Issue
Does section 705-160 of the Income Tax Assessment Act 1997 (ITAA 1997) increase the market value of a joining entity's membership interests in a chosen transitional entity with owned losses, when determining the tax cost setting amount of the joining entity's assets?
Decision
No. The requirements of section 705-160 of the ITAA 1997 will not be satisfied. Thus, the section will not operate to increase the market value of a joining entity's membership interests in a chosen transitional entity when determining the tax cost setting amount of the joining entity's assets.
Facts
Holding company, Company G and Company L are residents of Australia.
Company G is wholly-owned by Holding company and Company G wholly owns Company L. There are no other members in the consolidatable group.
Holding company successfully chooses to form a consolidated group before 1 July 2004. Company G and Company L were wholly owned by the Holding company before 1 July 2003 and have remained wholly-owned subsidiaries.
On the date of consolidation, Holding company (which has become the head company of the consolidated group) decides that:
Company G is not a chosen transitional entity, and
Company L is a chosen transitional entity.
Reasons for Decision
Subsection 705-160(1) of the ITAA 1997 states that the object of section 705-160 is to prevent a distortion under section 705-35 of the ITAA 1997 in the allocation of the allocable cost amount (ACA) to a joining entity where the joining entity has direct or indirect membership interests in a second subsidiary member that has undistributed owned profits or accrued losses.
The Explanatory Memorandum to New Business Tax System (Consolidation, Value shifting, Demergers and Other Measures) Bill 2002 (which inserted section 705-160 into the ITAA 1997) describes the distortion prevented by section 705-160 of the ITAA 1997 at paragraph 1.71: ...In the absence of section 705-160, the losses of a subsidiary member would reduce both: • The amount of the allocable cost amount that is allocated to membership interests, which represent direct or indirect interests in the subsidiary member with the losses (the unintended effect); and • The allocable cost amount for the subsidiary member with the losses (the intended effect of step 5 in working out the allocable cost amount).

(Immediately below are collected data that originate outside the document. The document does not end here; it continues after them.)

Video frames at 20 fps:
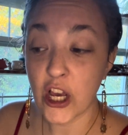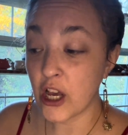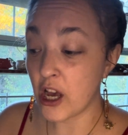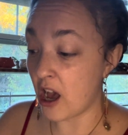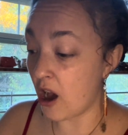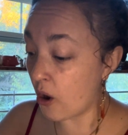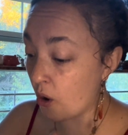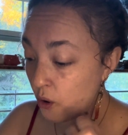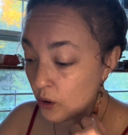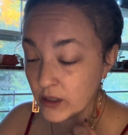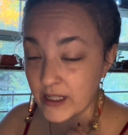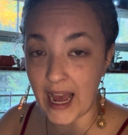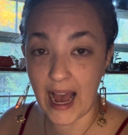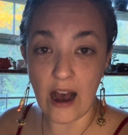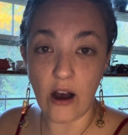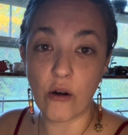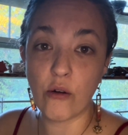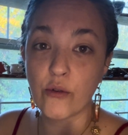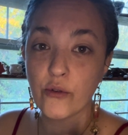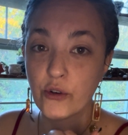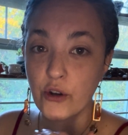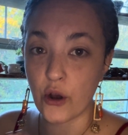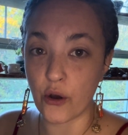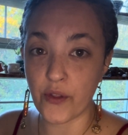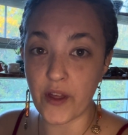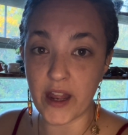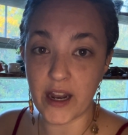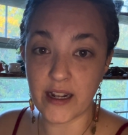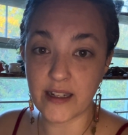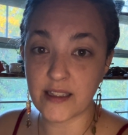Hold out. Know
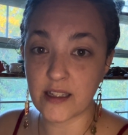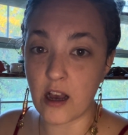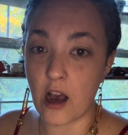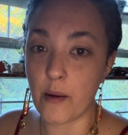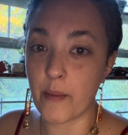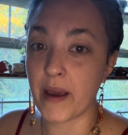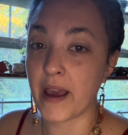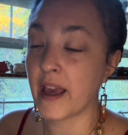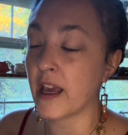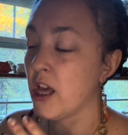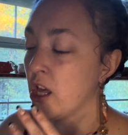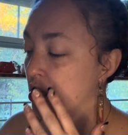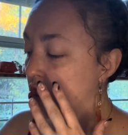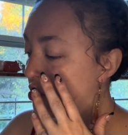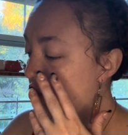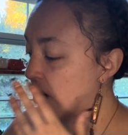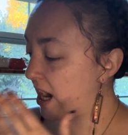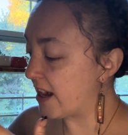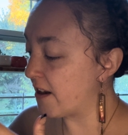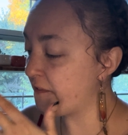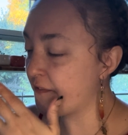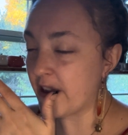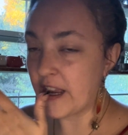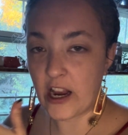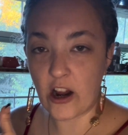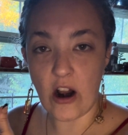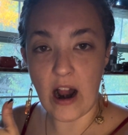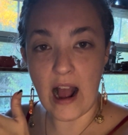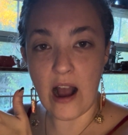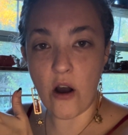that it's coming. Try to
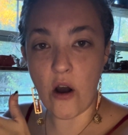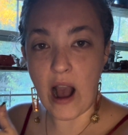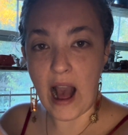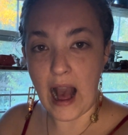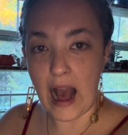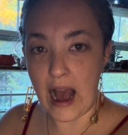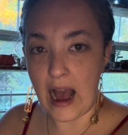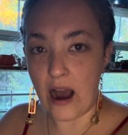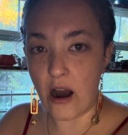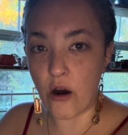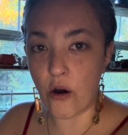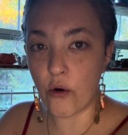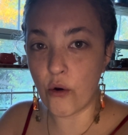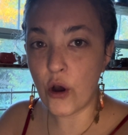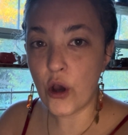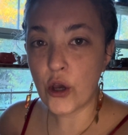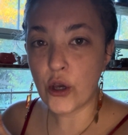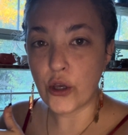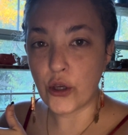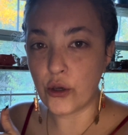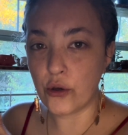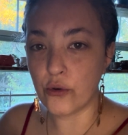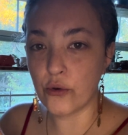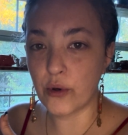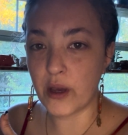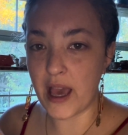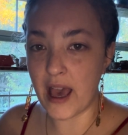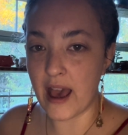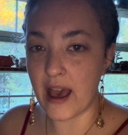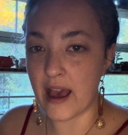figure out how you
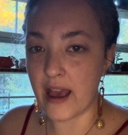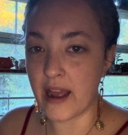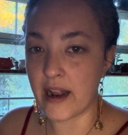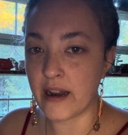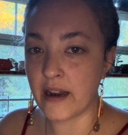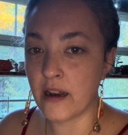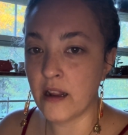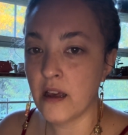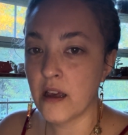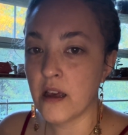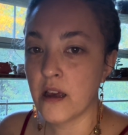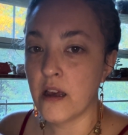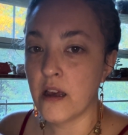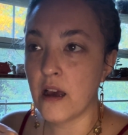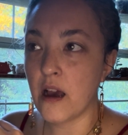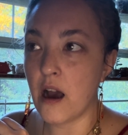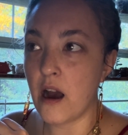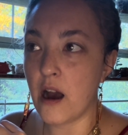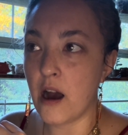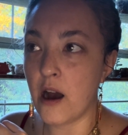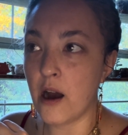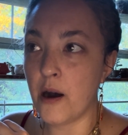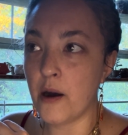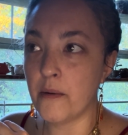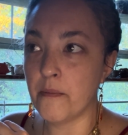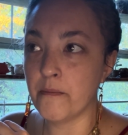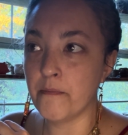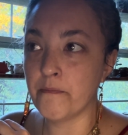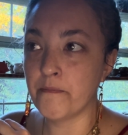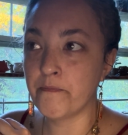can
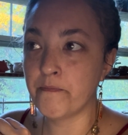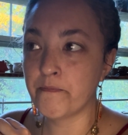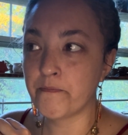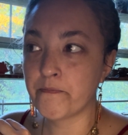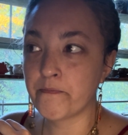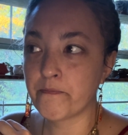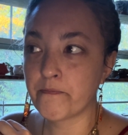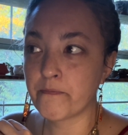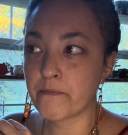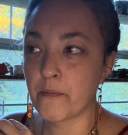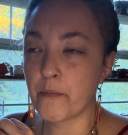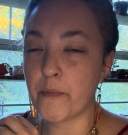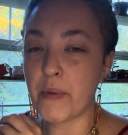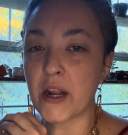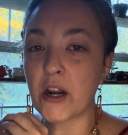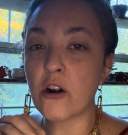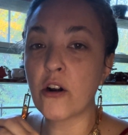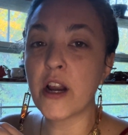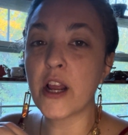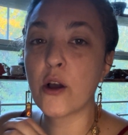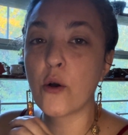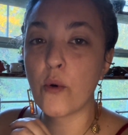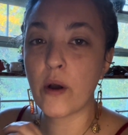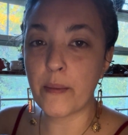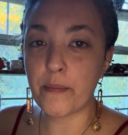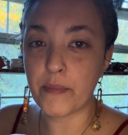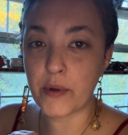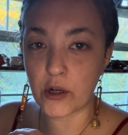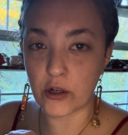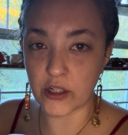better
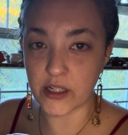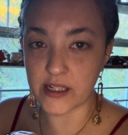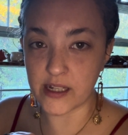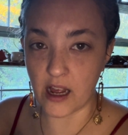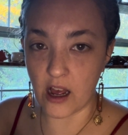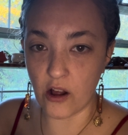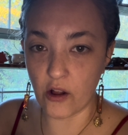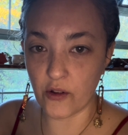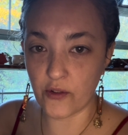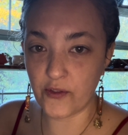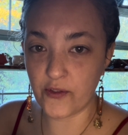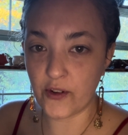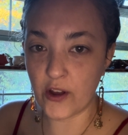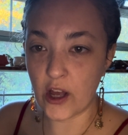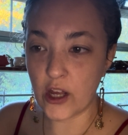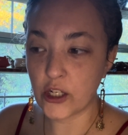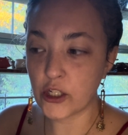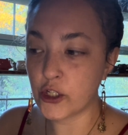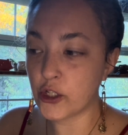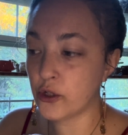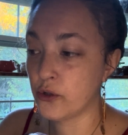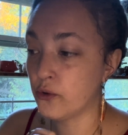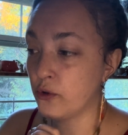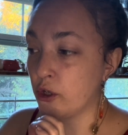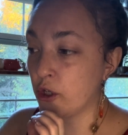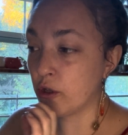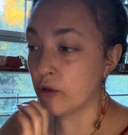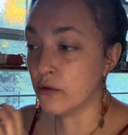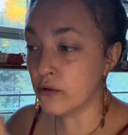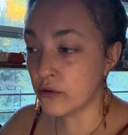equip yourself to
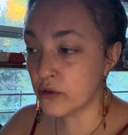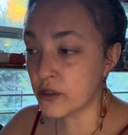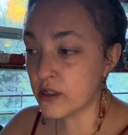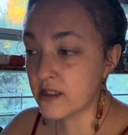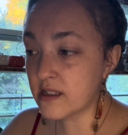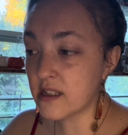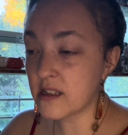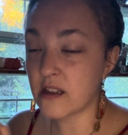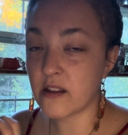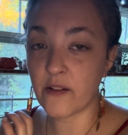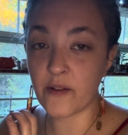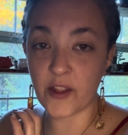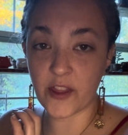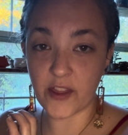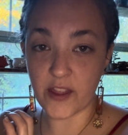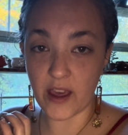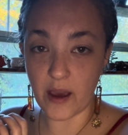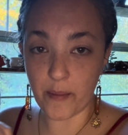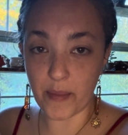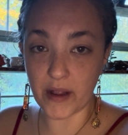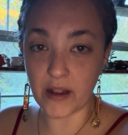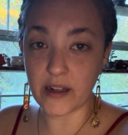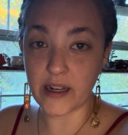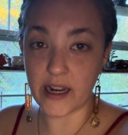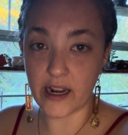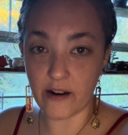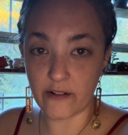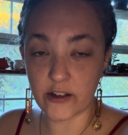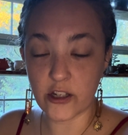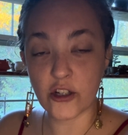use the
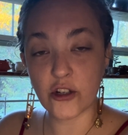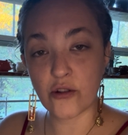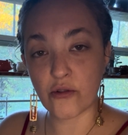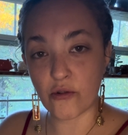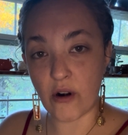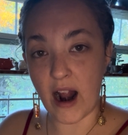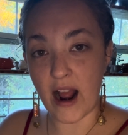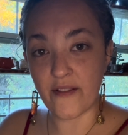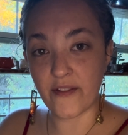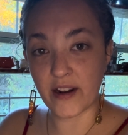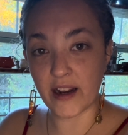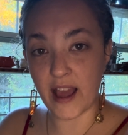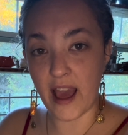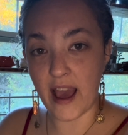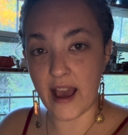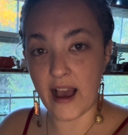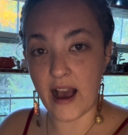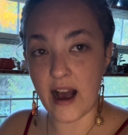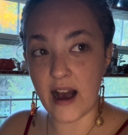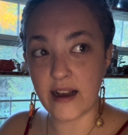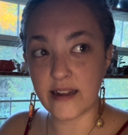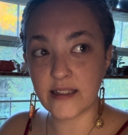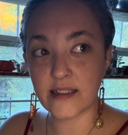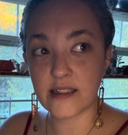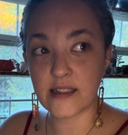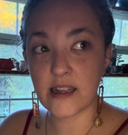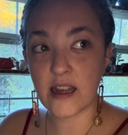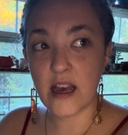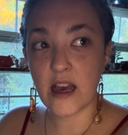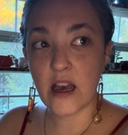ability to just thrive in
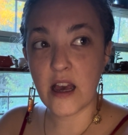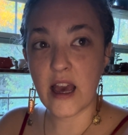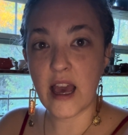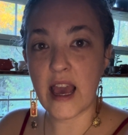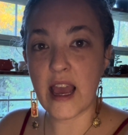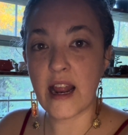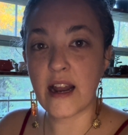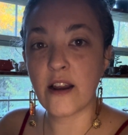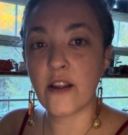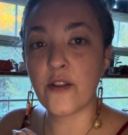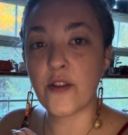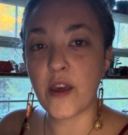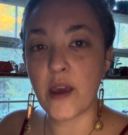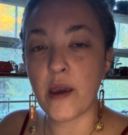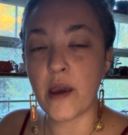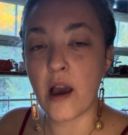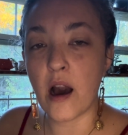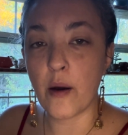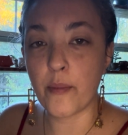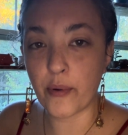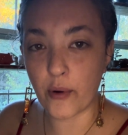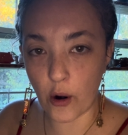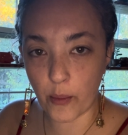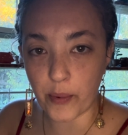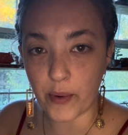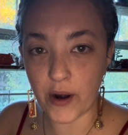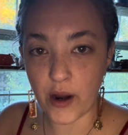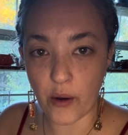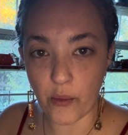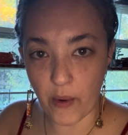chaos in the
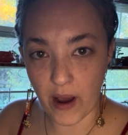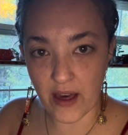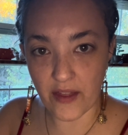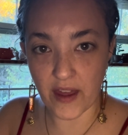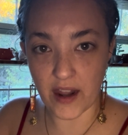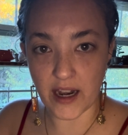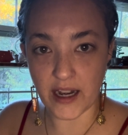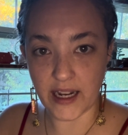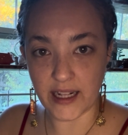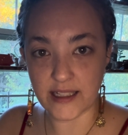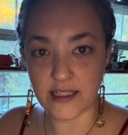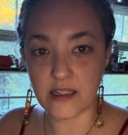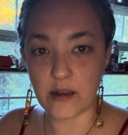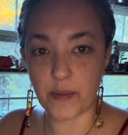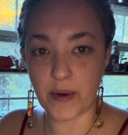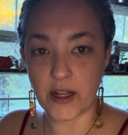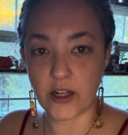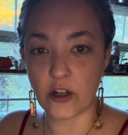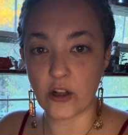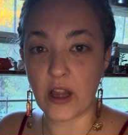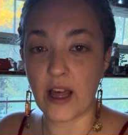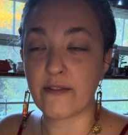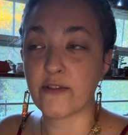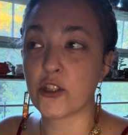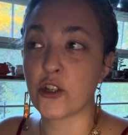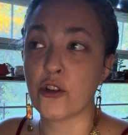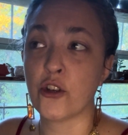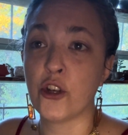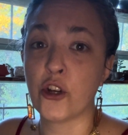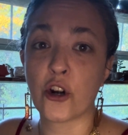appropriate way that it needs to be in your life,
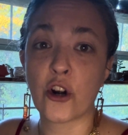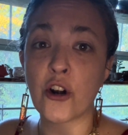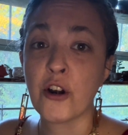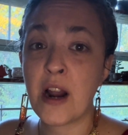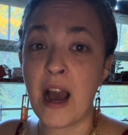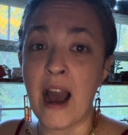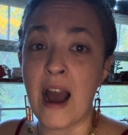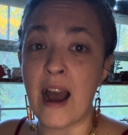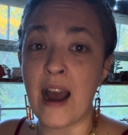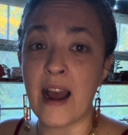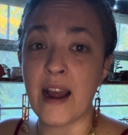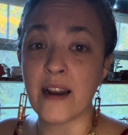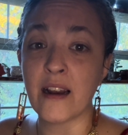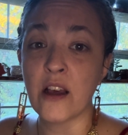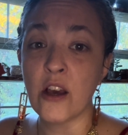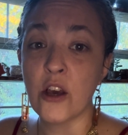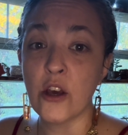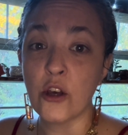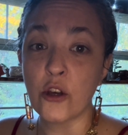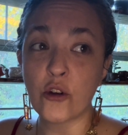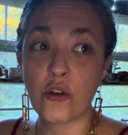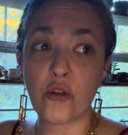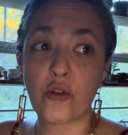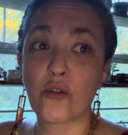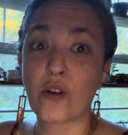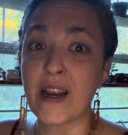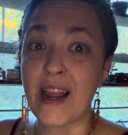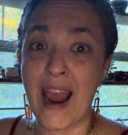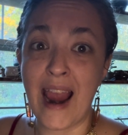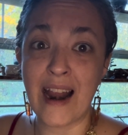so you're not
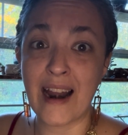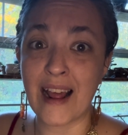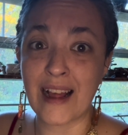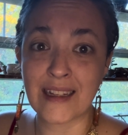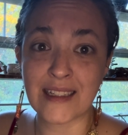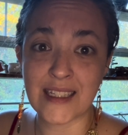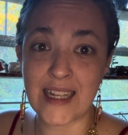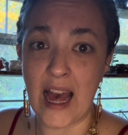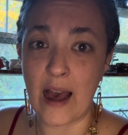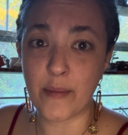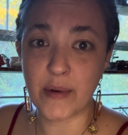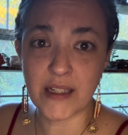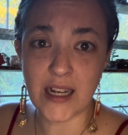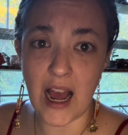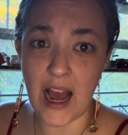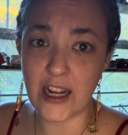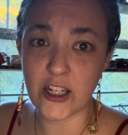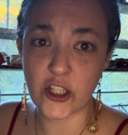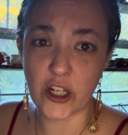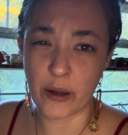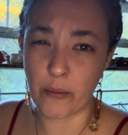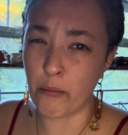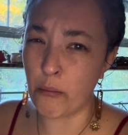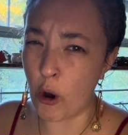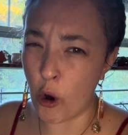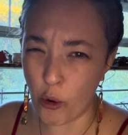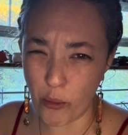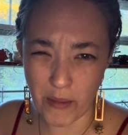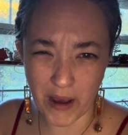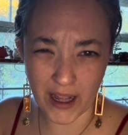creating sabotaging
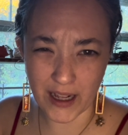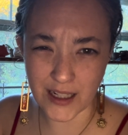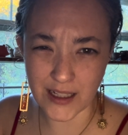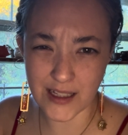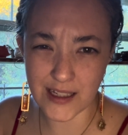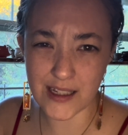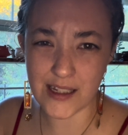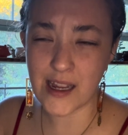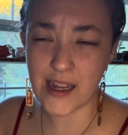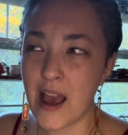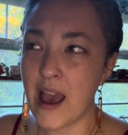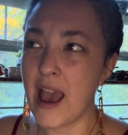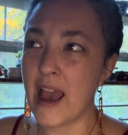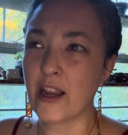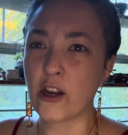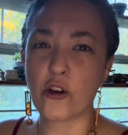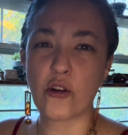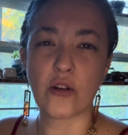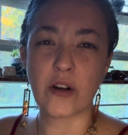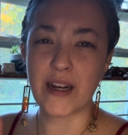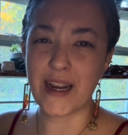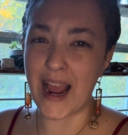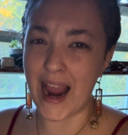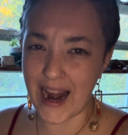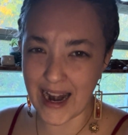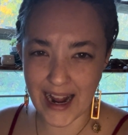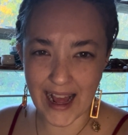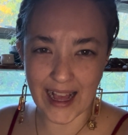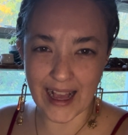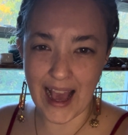moments and
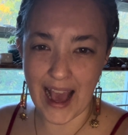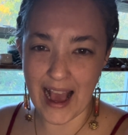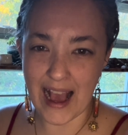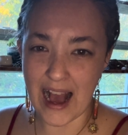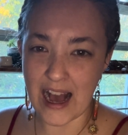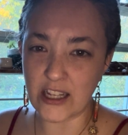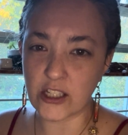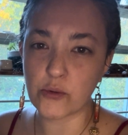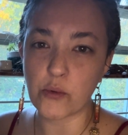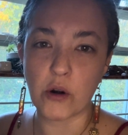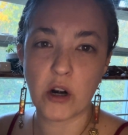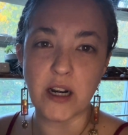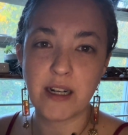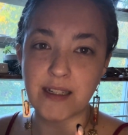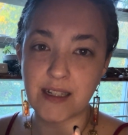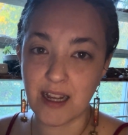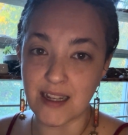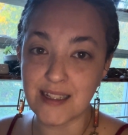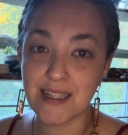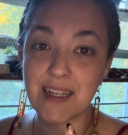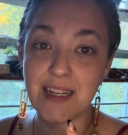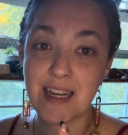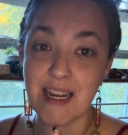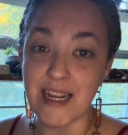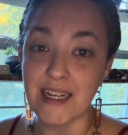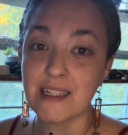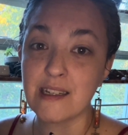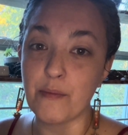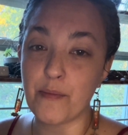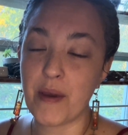creating chaos where it doesn't
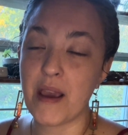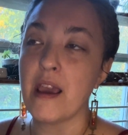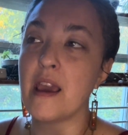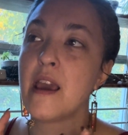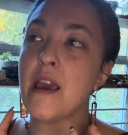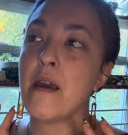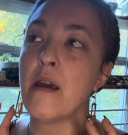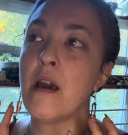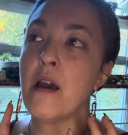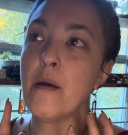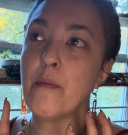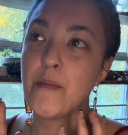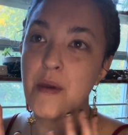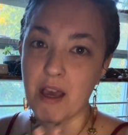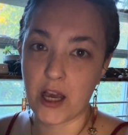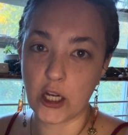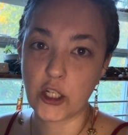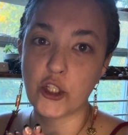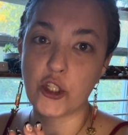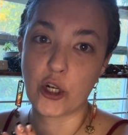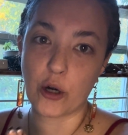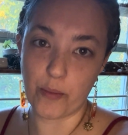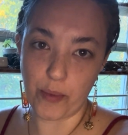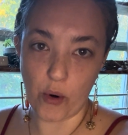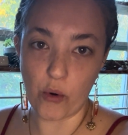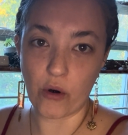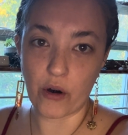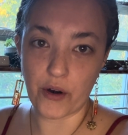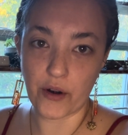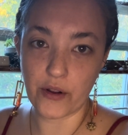need to be because you're
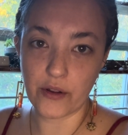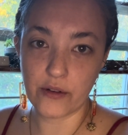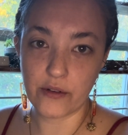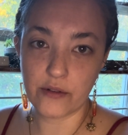bored.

Section 701-15 of the Income tax (Transitional Provisions) Act 1997 states that section 701-10 and subsection 701-35(4) of the ITAA 1997 do not apply to the assets of a chosen transitional entity. This means that no ACA is worked out for the chosen transitional entity and no tax cost is set for its assets (see Explanatory Memorandum to New Business Tax System (Consolidation, Value shifting, Demergers and Other Measures) Bill 2002, paragraph 1.88).
In this case, Company L is a chosen transitional entity, and no allocable cost amount (ACA) calculation is performed in respect of it. Consequently, no step 5 adjustment arises in respect of its losses.
Subsection 705-160(2) of the ITAA 1997 provides that if: (a) an entity becomes a subsidiary member of the group at formation time, and (b) the entity has membership interests in a second entity that becomes a subsidiary member of the group at that time, and (c) in working out the group's allocable cost amount for the second entity, an adjustment is required to be made under step 5 in the table in section 705-60: then, for the purposes of working out the tax cost setting amount for the assets of the first entity, the market value of the first entity's membership interests in the second entity is increased by the first entity's interest in the second entity's loss adjustment amount.
As an ACA calculation is not required for Company L (the second entity in the consolidated group), no adjustment is required to be made under step 5. Therefore condition (c) in subsection 705-160(2) of the ITAA 1997 is not met. Consequently, the modifications to the ACA calculation specified in subsection 705-160(2) of the ITAA 1997 will not apply.
In other words, section 705-160 of the ITAA 1997 has no application to the allocation of ACA to the higher tier membership interests in the chosen transitional entity. Accordingly, for the purposes of determining the tax cost setting amount of the joining entity's assets, the market value of the joining entity's membership interests in the chosen transitional entity will not be increased.